Anyway, enough of this LBJ death threat tangent. Let’s jump into the Broshears FOIA files and let them lead us where they may.
Our FOIA foray starts on February 5, 1969, with a letter Rev. Broshears sent to the “director of service” which found its way to J. Edgar Hoover. Apparently, Broshears had a beef with a group called the Economics Opportunities Commission who, according to the Rev., was supporting “activities that are most questionable in the eyes of many…”
On Feb 12, 1969, Hoover responded to “Dr. Broshears” informing him that the matter was not within the Bureau’s “investigative jurisdiction.”

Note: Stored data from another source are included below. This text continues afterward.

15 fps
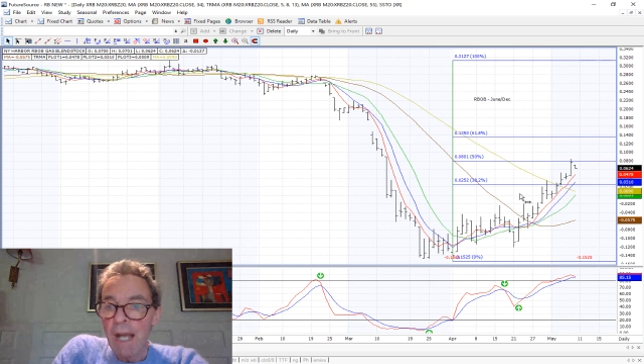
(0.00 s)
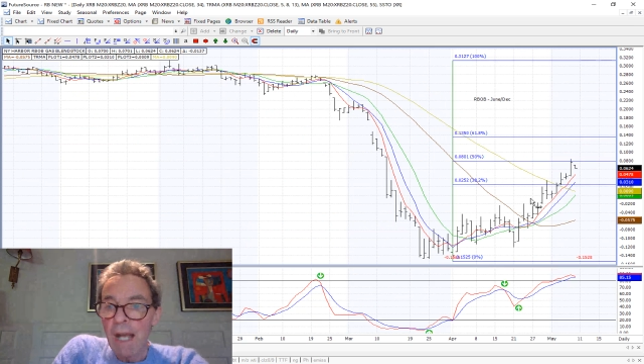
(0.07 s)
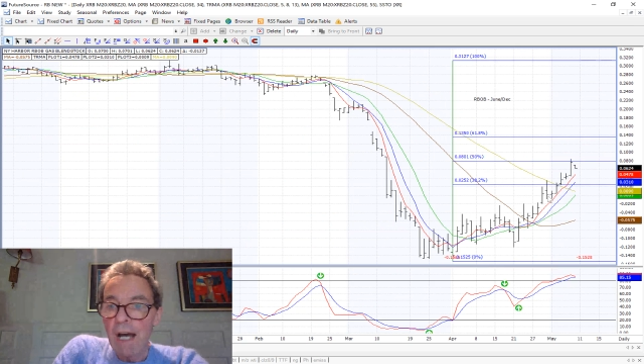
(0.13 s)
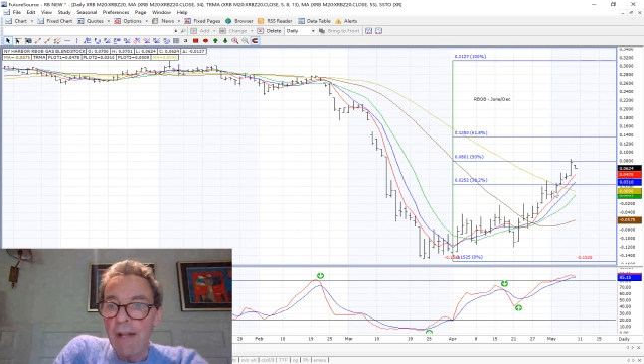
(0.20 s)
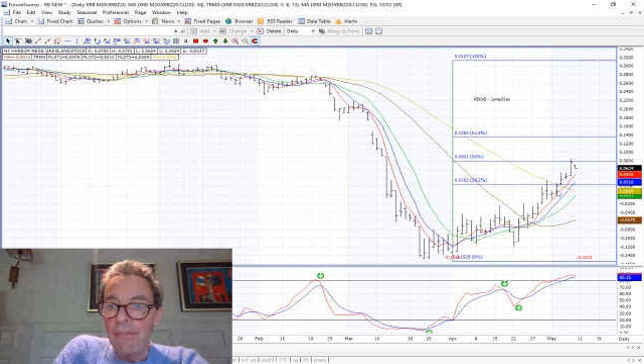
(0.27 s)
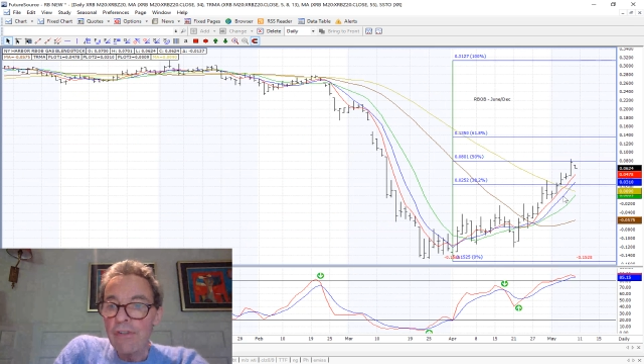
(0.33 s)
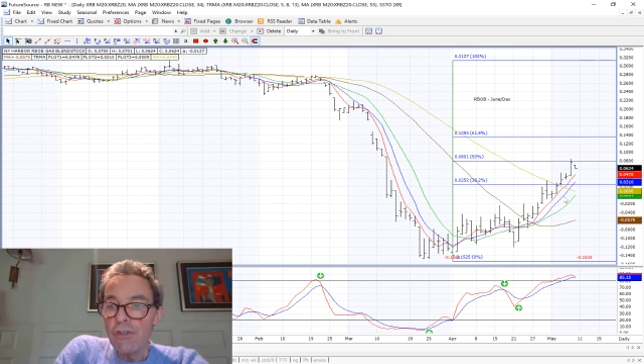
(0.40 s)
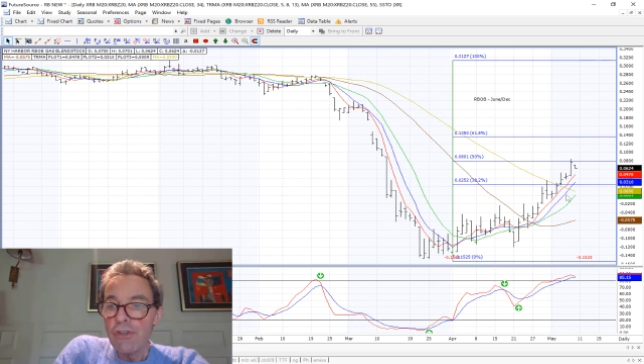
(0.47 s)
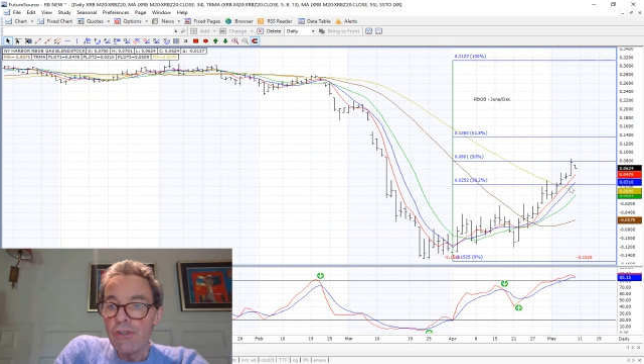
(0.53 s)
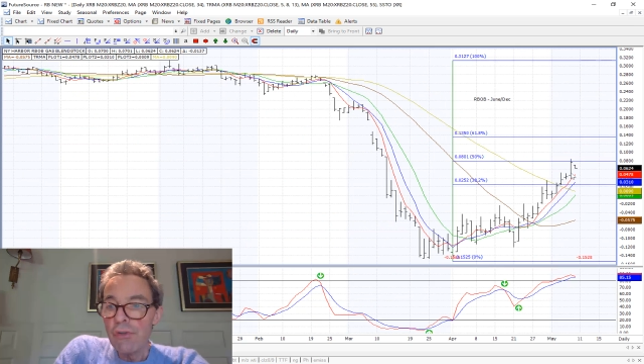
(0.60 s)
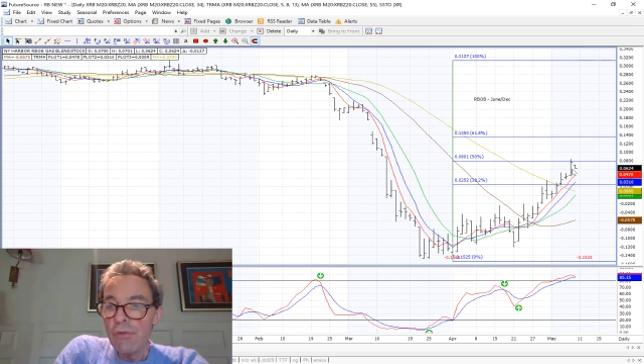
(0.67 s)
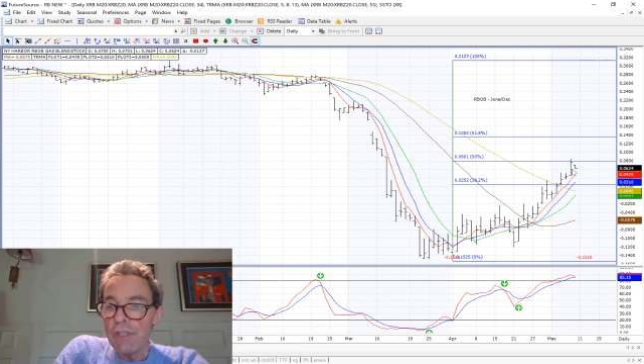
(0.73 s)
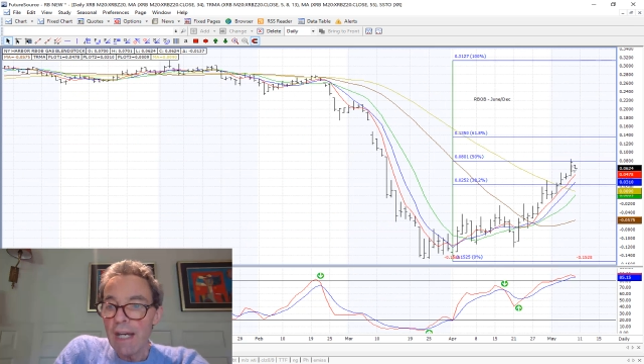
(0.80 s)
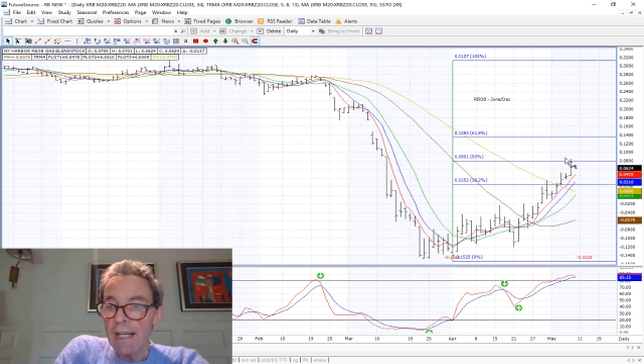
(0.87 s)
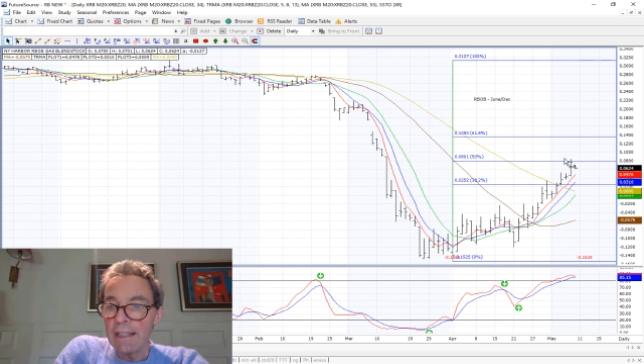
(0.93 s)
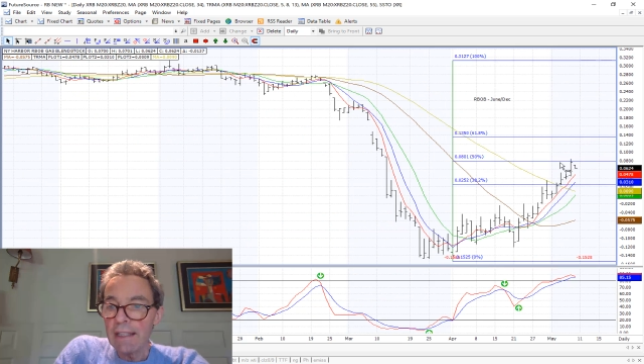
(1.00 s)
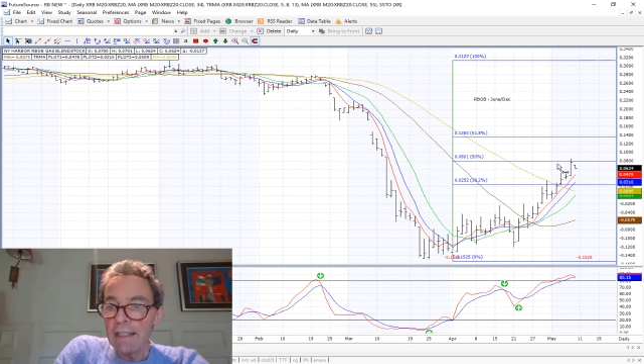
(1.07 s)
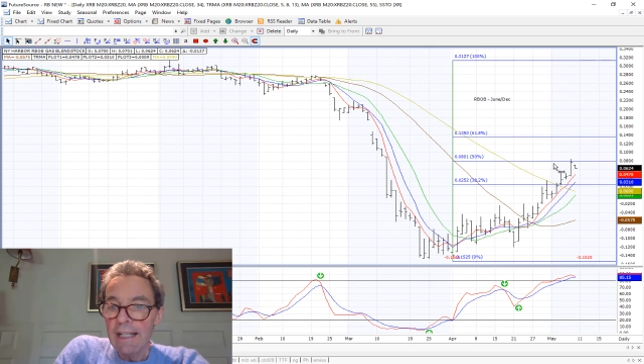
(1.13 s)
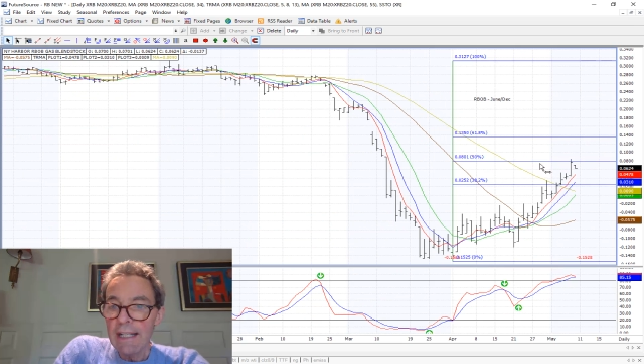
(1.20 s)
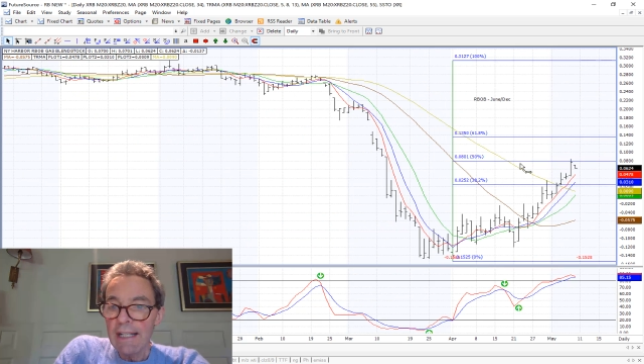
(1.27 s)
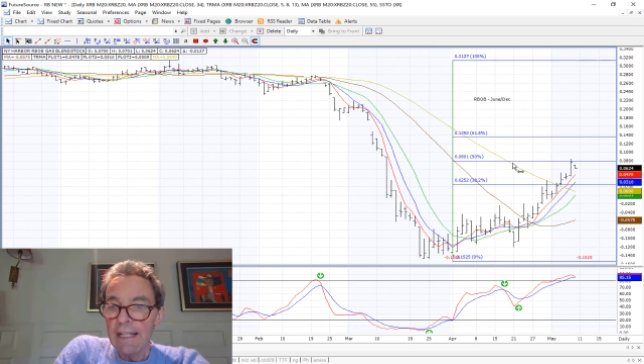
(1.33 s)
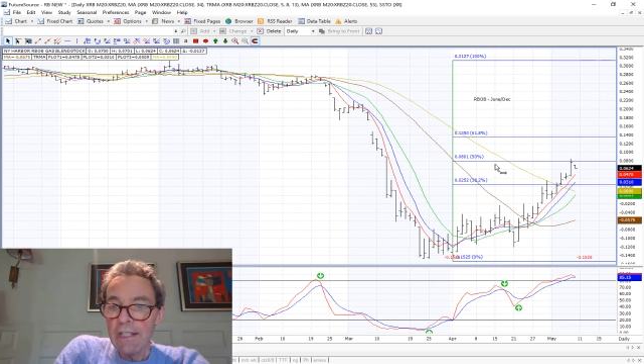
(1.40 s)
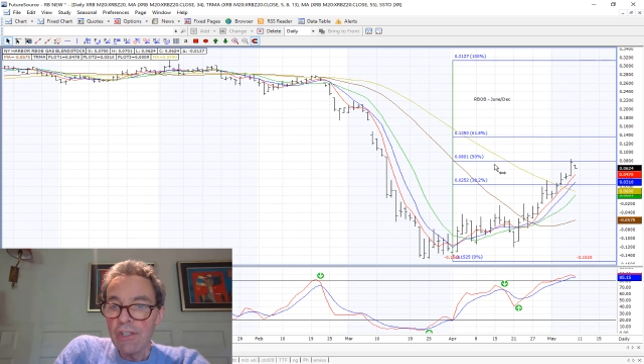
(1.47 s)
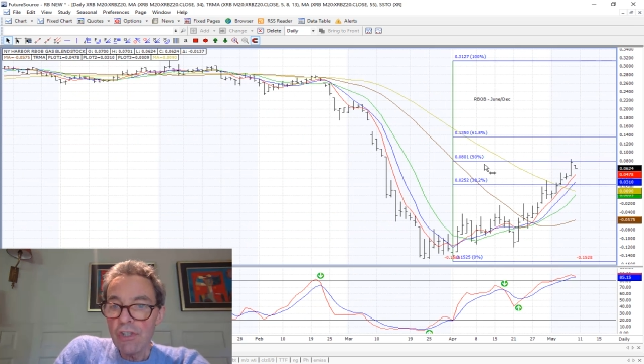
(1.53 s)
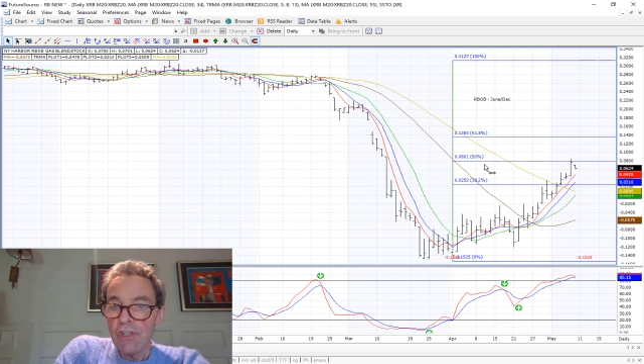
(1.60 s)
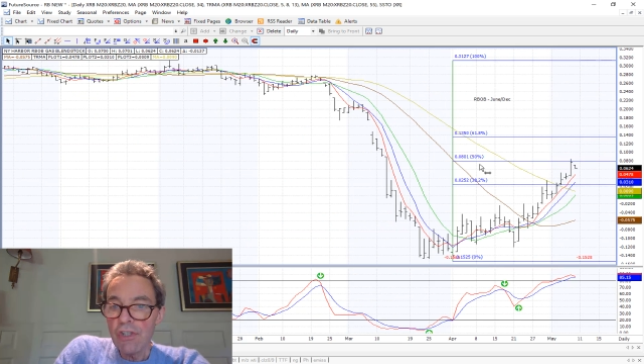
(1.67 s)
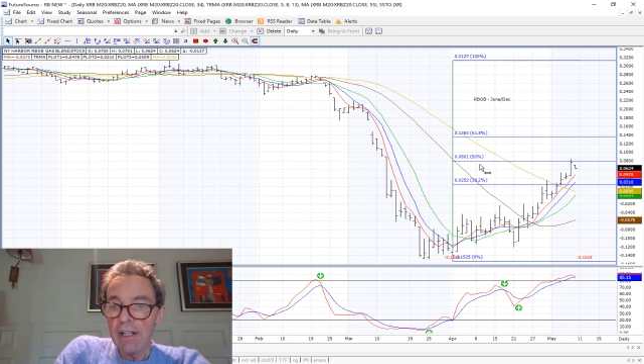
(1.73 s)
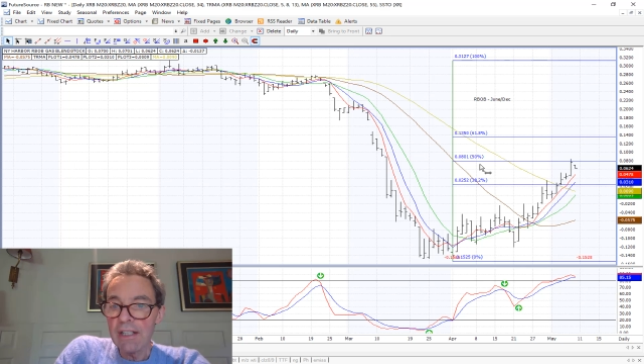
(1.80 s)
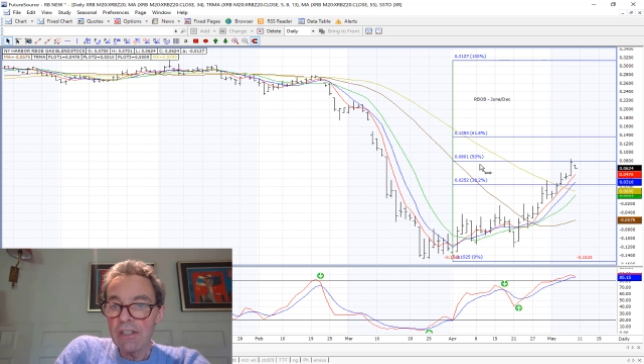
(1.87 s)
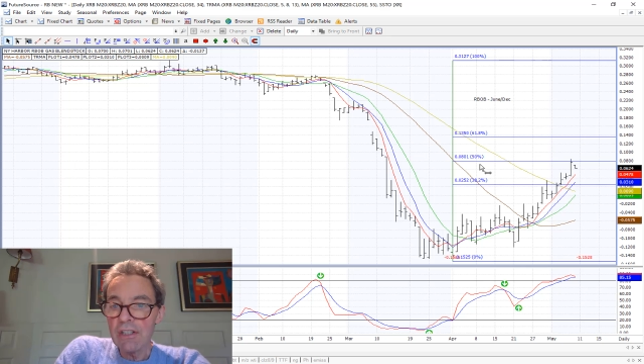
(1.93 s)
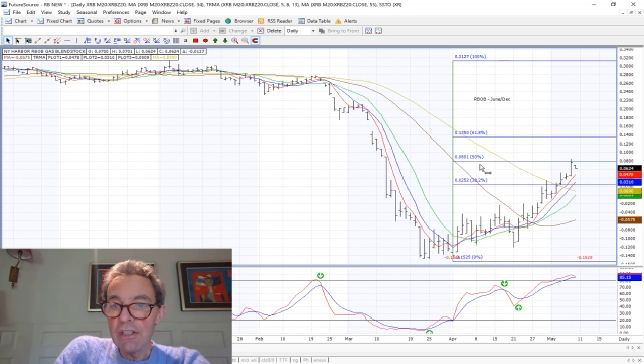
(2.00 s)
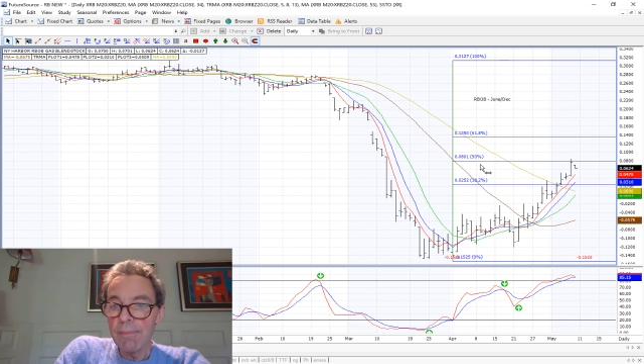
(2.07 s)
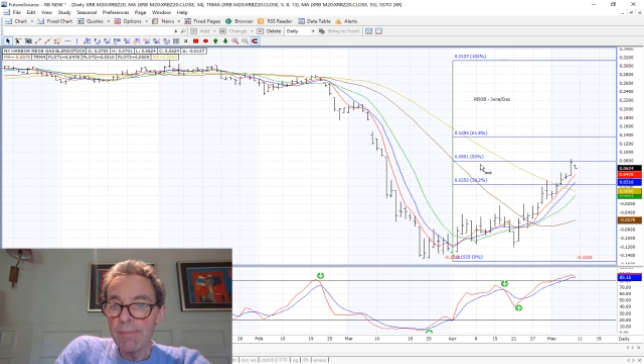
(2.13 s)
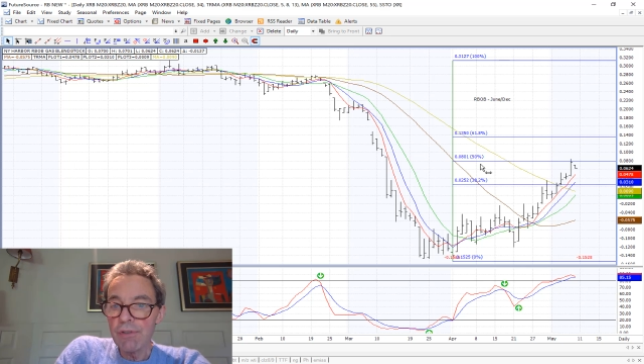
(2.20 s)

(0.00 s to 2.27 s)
The June deck hit its target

Evidently, Hoover didn’t have a clue what Broshears was going on about, but nevertheless decided to be civil because there’s never any benefit in riling up some crank with an alleged history of threatening a sitting President. As previously noted, Broshears had a long established pattern of complaining to public officials about one thing or another, and usually not liking the responses he received from these complaints, which led to even more complaints and a never ending cycle of Broshears getting miffed at any number of officials, who themselves were probably perpetually perplexed about what all the fuss was. In addition, Broshears filed a flurry of frivolous lawsuits over the years, including one to the IRS when they refused to recognize his ministry as a non-profit.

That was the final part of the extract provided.